Reputation: 5083
I cannot understand what the errno library in c++ is for? What types of errors are set in it and how do I know which number stands for which error?
Does it affect program execution?
Upvotes: 19
Views: 40217
Reputation: 417
No offense to the author of the top-voted answer, but I feel like it is misleading and inaccurate. errno.h is not exactly "part of C", it is defined by Posix (https://pubs.opengroup.org/onlinepubs/9699919799.2018edition/) and it is highly likely that your c++ standard library implementation relies upon the Posix api on your system (which is defined, yes, in C). In fact if you take a look here for documentation on the standard library include cerrno (https://en.cppreference.com/w/cpp/error/errno) you'll see:
Several standard library functions indicate errors by writing positive integers to errno.
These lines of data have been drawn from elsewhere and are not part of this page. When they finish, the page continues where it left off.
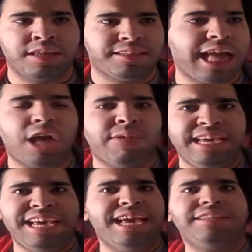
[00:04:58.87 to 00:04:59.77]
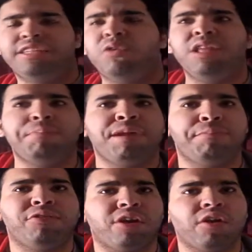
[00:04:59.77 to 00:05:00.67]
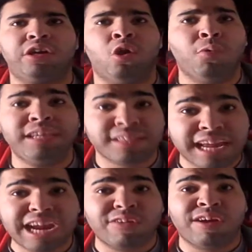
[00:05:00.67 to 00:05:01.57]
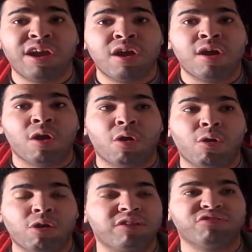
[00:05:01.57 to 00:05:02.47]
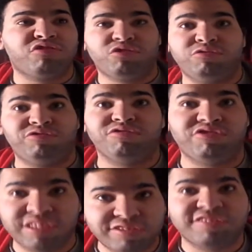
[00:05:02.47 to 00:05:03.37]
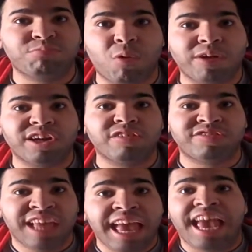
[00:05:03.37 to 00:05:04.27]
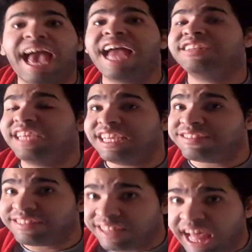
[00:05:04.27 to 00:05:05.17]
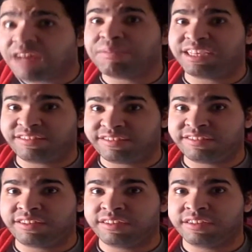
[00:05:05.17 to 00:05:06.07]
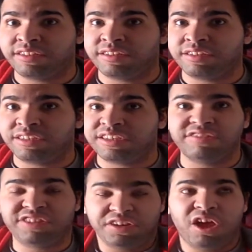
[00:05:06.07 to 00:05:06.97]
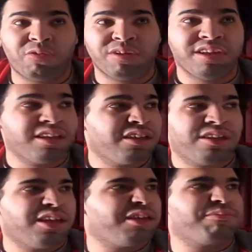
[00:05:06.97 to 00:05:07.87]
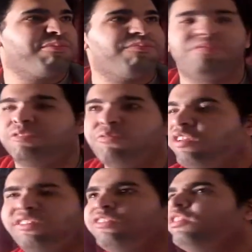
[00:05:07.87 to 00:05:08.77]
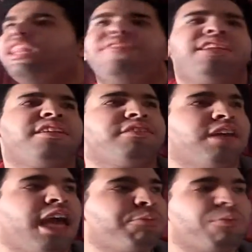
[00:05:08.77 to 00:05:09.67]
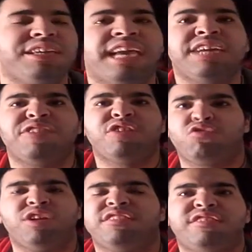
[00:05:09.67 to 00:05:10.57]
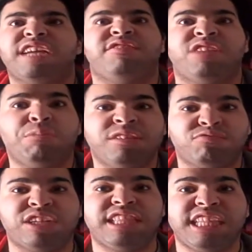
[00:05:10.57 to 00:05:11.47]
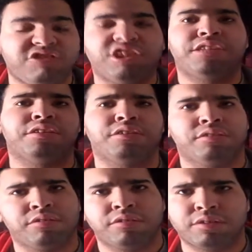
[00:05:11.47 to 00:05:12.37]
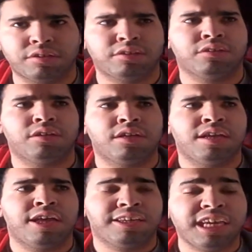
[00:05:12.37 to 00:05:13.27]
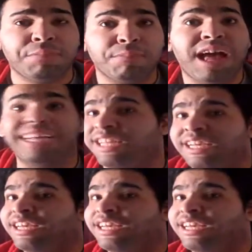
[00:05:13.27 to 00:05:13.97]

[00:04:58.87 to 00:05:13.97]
Now, the only people that are going there are social justice warriors and Islamics. Because, you know, we're living in a time where we can't even criticize someone's religion. Keep in mind,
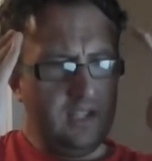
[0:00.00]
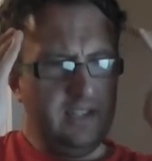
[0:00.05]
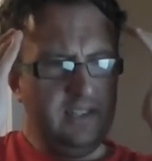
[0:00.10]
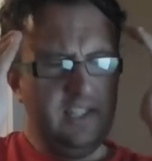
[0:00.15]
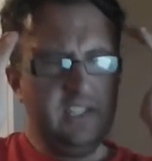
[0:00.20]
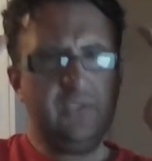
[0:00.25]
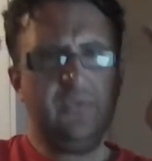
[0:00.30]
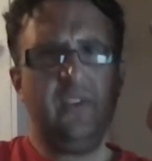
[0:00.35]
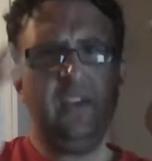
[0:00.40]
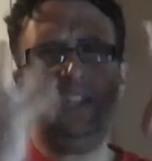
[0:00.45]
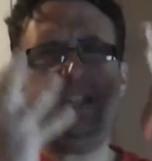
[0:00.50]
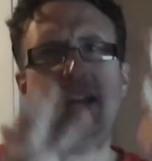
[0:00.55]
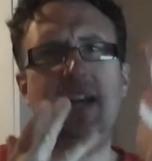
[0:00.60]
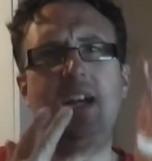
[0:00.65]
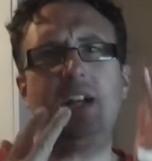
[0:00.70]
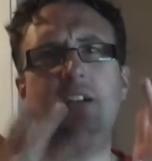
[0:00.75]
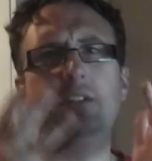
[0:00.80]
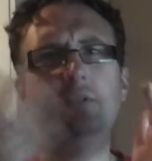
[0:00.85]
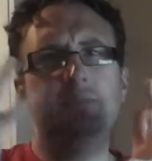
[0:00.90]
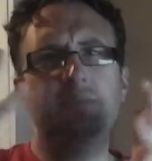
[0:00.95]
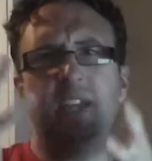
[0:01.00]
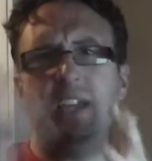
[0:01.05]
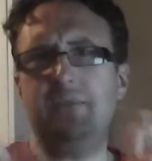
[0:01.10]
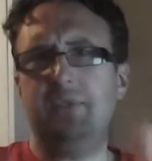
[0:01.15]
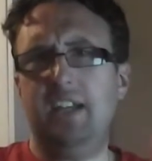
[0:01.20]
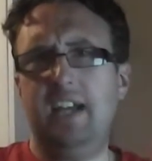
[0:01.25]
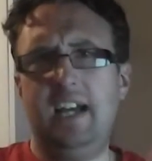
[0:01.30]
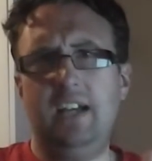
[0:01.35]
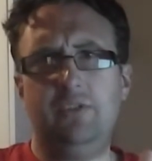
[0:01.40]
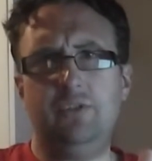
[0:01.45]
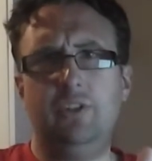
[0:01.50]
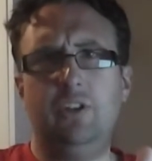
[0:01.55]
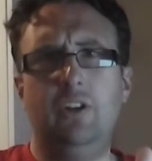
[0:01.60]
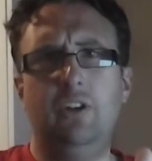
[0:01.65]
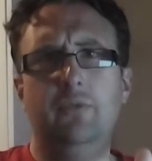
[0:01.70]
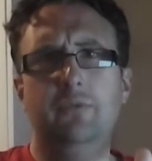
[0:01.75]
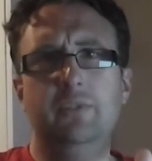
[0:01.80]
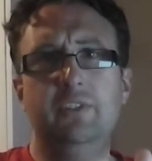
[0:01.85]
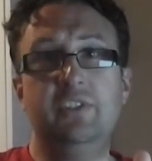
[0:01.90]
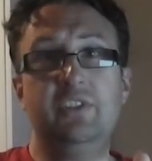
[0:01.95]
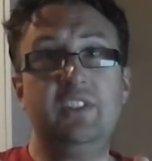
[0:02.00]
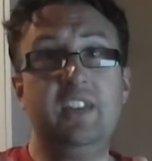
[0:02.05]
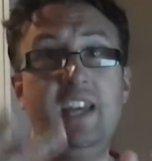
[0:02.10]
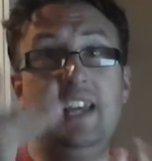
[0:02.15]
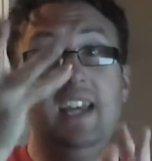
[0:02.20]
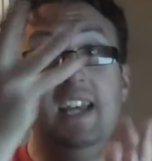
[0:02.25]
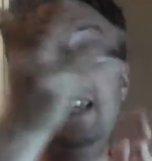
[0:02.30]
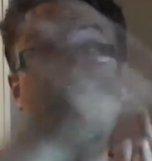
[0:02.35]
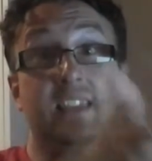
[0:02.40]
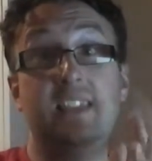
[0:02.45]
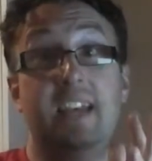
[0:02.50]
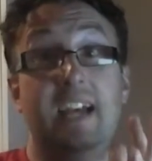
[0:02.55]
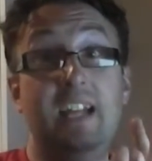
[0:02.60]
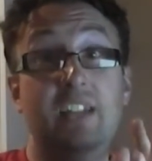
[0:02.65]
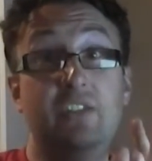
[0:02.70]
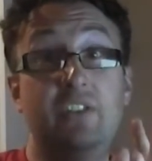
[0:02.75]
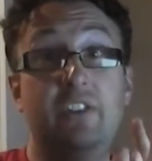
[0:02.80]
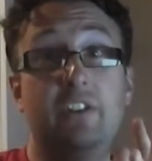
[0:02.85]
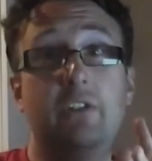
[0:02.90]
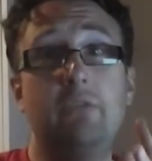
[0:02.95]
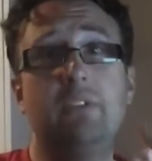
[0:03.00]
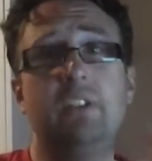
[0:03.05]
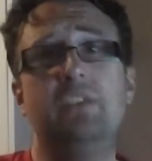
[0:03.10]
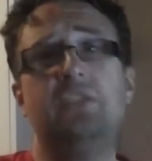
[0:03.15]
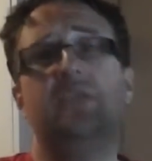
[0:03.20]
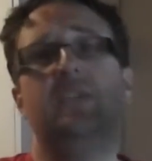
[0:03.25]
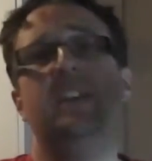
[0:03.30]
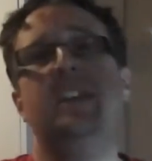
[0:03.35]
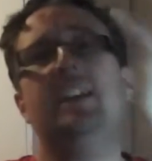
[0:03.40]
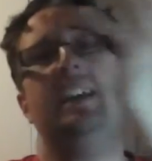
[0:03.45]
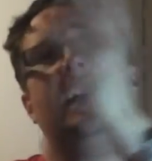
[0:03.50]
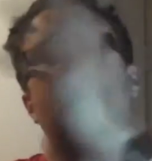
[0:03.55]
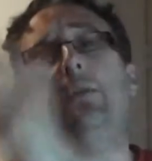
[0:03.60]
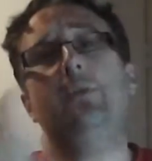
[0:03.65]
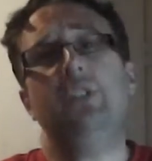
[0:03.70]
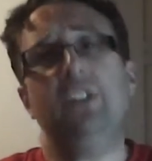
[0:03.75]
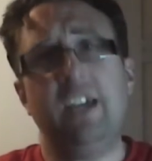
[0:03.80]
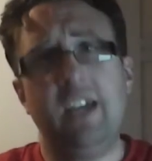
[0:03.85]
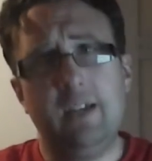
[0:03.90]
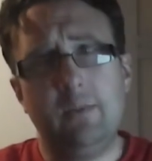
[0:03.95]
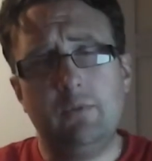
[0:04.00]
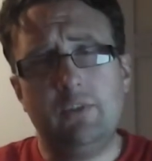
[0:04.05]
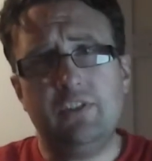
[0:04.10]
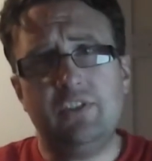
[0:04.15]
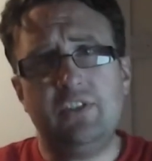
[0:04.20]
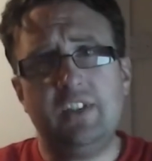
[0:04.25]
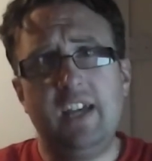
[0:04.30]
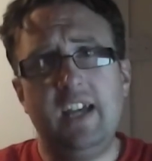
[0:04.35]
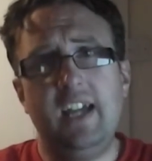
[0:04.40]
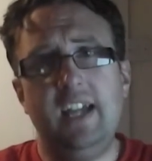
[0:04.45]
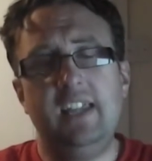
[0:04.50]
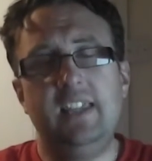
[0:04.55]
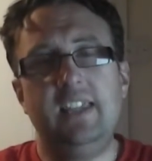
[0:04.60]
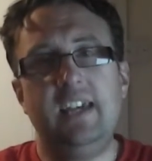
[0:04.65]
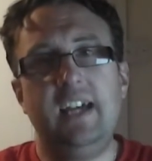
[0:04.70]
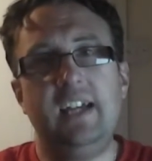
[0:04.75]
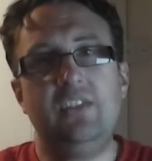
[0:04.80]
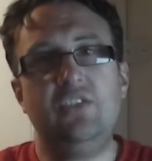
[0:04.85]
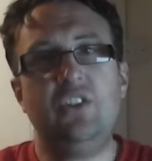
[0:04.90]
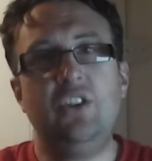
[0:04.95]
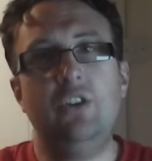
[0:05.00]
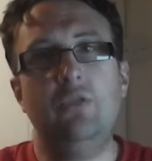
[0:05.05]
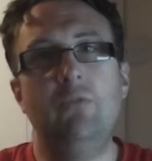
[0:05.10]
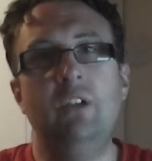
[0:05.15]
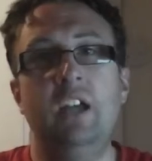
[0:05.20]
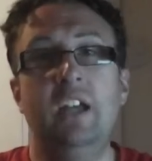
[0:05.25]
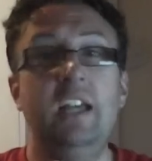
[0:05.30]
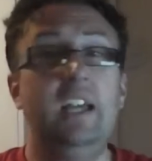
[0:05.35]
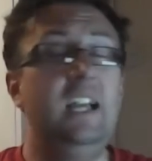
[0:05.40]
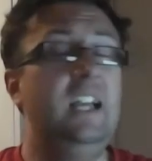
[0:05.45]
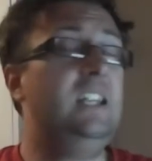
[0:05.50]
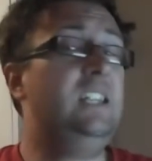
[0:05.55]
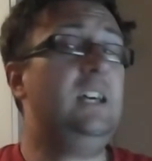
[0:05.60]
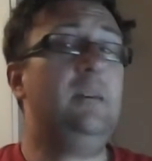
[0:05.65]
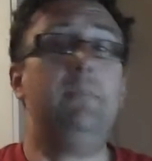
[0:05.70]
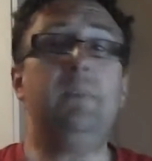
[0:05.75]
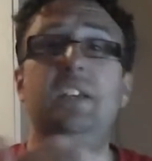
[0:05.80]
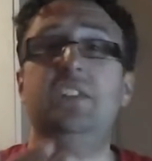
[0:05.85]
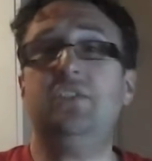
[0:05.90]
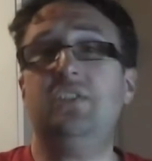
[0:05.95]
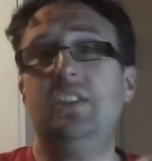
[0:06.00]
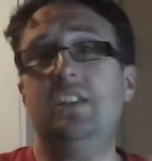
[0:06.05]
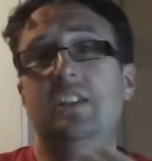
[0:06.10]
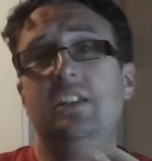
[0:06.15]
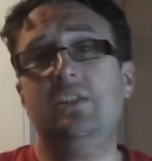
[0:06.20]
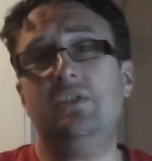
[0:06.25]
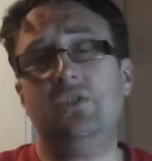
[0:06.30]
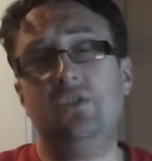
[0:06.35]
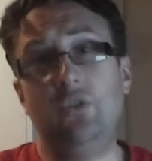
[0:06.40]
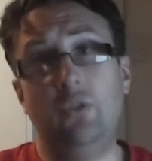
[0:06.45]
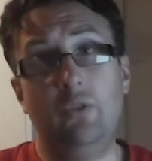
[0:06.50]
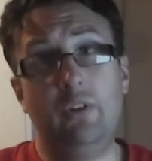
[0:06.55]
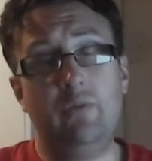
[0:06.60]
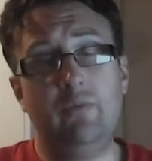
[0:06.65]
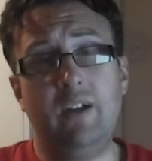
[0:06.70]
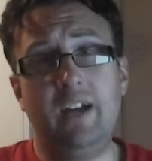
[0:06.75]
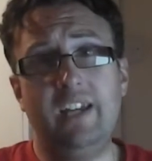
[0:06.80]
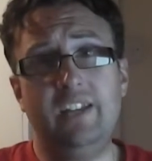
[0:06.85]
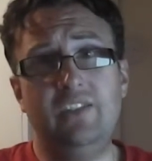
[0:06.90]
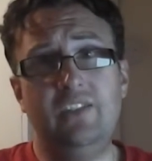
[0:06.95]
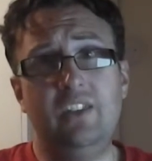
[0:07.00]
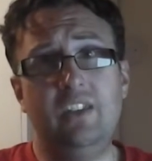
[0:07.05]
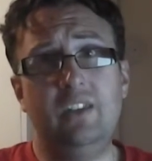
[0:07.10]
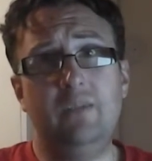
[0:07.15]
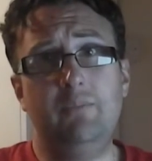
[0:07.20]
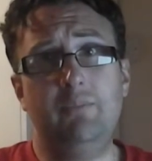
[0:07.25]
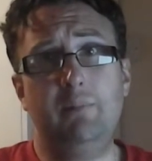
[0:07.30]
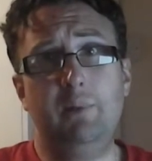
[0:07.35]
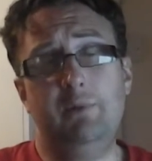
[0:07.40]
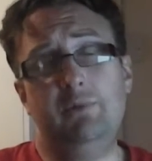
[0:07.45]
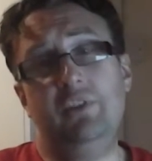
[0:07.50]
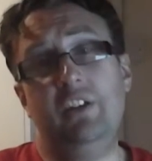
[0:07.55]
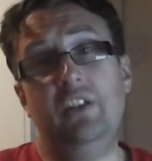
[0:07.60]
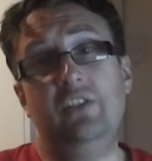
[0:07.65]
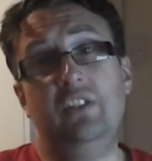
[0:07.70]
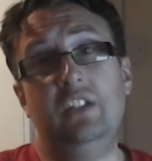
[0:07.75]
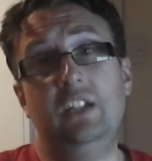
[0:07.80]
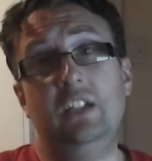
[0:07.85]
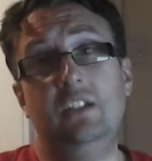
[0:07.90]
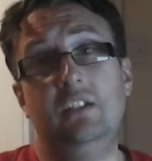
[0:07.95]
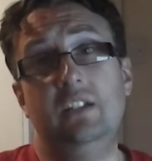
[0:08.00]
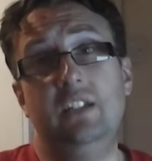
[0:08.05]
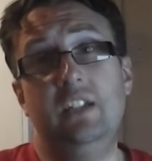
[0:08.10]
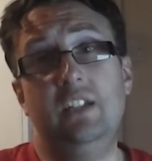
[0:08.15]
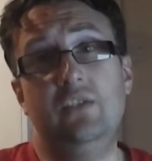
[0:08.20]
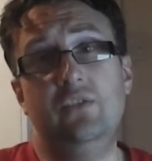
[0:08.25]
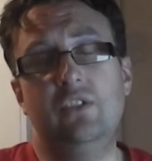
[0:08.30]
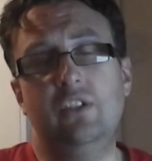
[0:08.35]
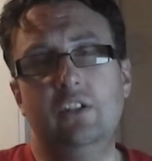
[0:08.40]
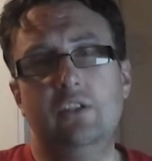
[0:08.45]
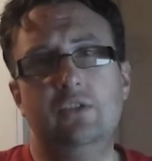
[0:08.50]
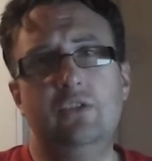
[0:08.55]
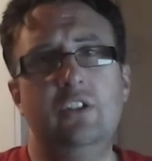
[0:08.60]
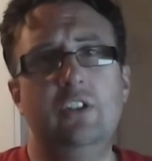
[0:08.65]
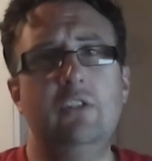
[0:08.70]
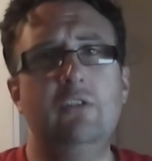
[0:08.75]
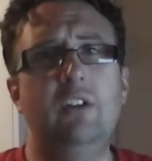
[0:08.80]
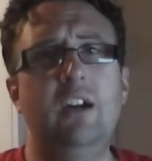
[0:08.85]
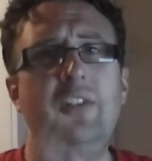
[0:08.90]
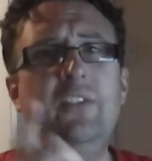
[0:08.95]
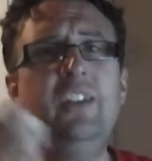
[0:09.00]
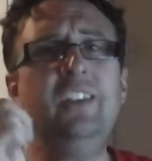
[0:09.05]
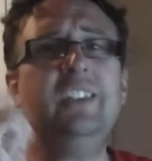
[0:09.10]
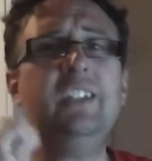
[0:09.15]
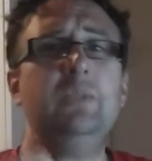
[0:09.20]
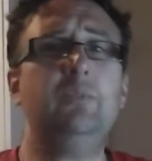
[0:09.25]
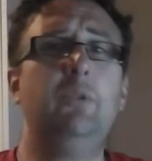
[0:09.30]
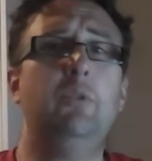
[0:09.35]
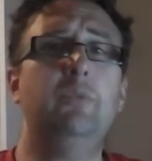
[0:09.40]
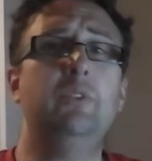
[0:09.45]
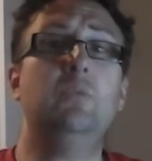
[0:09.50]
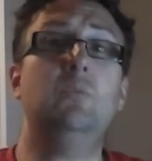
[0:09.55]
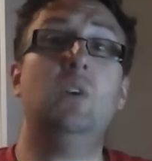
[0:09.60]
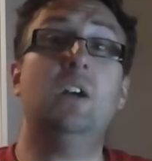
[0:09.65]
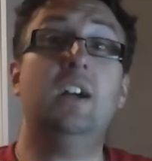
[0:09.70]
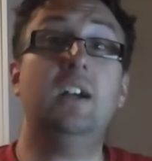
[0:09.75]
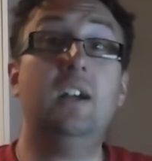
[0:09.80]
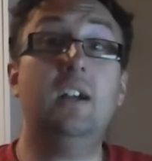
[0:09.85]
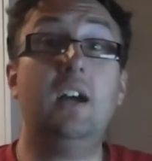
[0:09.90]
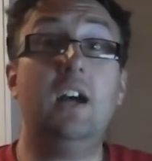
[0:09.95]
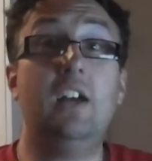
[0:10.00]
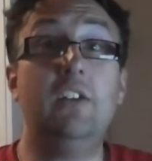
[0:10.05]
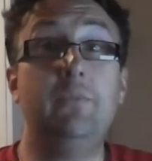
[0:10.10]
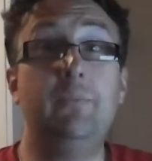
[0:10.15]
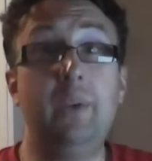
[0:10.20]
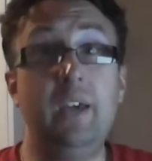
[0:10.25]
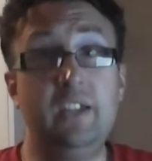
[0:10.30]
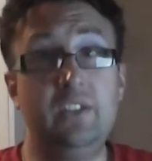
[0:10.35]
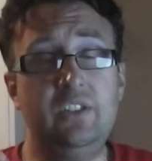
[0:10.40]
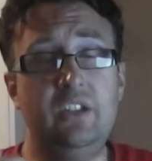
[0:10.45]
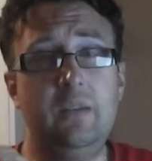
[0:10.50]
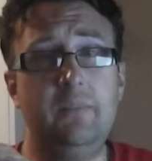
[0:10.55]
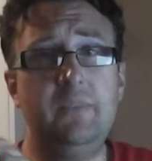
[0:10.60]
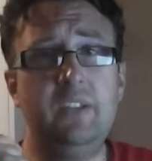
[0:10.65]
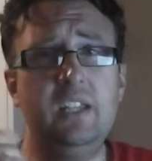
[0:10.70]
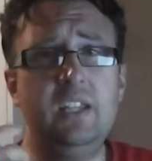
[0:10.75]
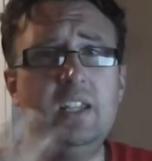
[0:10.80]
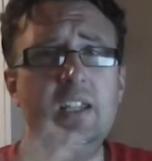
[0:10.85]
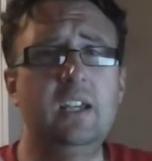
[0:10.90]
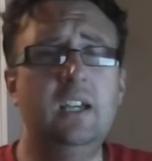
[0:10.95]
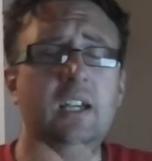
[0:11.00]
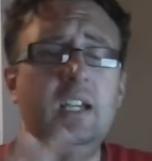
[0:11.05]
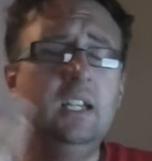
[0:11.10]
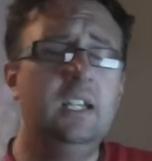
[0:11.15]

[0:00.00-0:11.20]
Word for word: let's think how David Hasselhoff would say it in that tone, let's think how KITT would say it in that tone, and that makes the story writing process a lot easier. So I think that's probably where I've picked up the...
So to answer your question of "what is it for", errno basically looks like a "global variable" and works like that for your purposes and you absolutely need it to find out what posix calls failed as the pattern is generally that the calls return <0 and you get the error code by dereferencing errno.
#include <iostream>
#include <fstream>
#include <cerrno>
int main(int argc, char* argv[])
{
std::ifstream f("/file_that_does_not_exist.txt");
if (!f) {
std::cout << "file open failed: " << errno << "\n";
}
return 0;
}
Upvotes: 0
Reputation: 800
This is how you print the errno in modern c/c++
#include <string.h>
#include <errno.h>
#include <stdio.h>
#include <stdlib.h>
int main() {
FILE *f = fopen("./scressenshot.png", "r");
if(f == NULL) {
printf("fopen failed(): %s\n", strerror(errno))
}
return 0;
}
Upvotes: -2
Reputation: 4252
errno.h is part of the C subset of C++. It is used by the C library and contains error codes. If a call to a function fails, the variable "errno" is set correspondingly to the error.
It will be of no use if you're using the C++ standard library.
In C you have functions that translate errno codes to C-strings. If your code is single threaded, you can use strerror, otherwise use strerror_r (see http://www.club.cc.cmu.edu/~cmccabe/blog_strerror.html)
For instance in C it works like this:
int result = call_To_C_Library_Function_That_Fails();
if( result != 0 )
{
char buffer[ 256 ];
strerror_r( errno, buffer, 256 ); // get string message from errno, XSI-compliant version
printf("Error %s", buffer);
// or
char * errorMsg = strerror_r( errno, buffer, 256 ); // GNU-specific version, Linux default
printf("Error %s", errorMsg); //return value has to be used since buffer might not be modified
// ...
}
You may need it of course in C++ when you're using the C library or your OS library that is in C. For instance, if you're using the sys/socket.h API in Unix systems.
With C++, if you're making a wrapper around a C API call, you can use your own C++ exceptions that will use errno.h to get the corresponding message from your C API call error codes.